[Opening Records to process section]
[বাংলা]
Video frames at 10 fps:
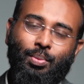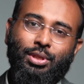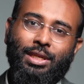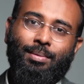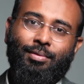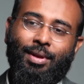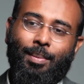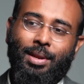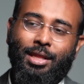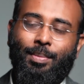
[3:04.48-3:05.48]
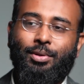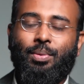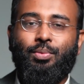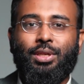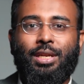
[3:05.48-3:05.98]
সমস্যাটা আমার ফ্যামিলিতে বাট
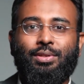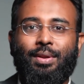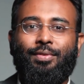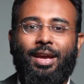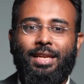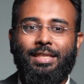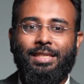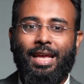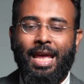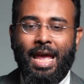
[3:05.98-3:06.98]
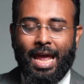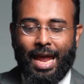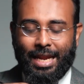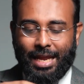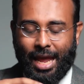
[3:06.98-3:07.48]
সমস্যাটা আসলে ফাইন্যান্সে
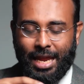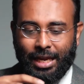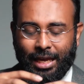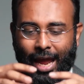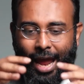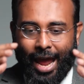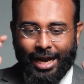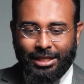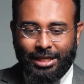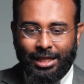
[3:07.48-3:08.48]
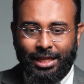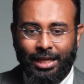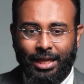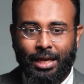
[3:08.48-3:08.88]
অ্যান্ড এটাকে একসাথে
[Closing Records to process section]
All lines from the line containing "[3:05.98-3:06.98]" through the end of the listing above are to be given again exactly; pictures are not part of the copy.

# Output for this task
[3:05.98-3:06.98]
[3:06.98-3:07.48]
সমস্যাটা আসলে ফাইন্যান্সে
[3:07.48-3:08.48]
[3:08.48-3:08.88]
অ্যান্ড এটাকে একসাথে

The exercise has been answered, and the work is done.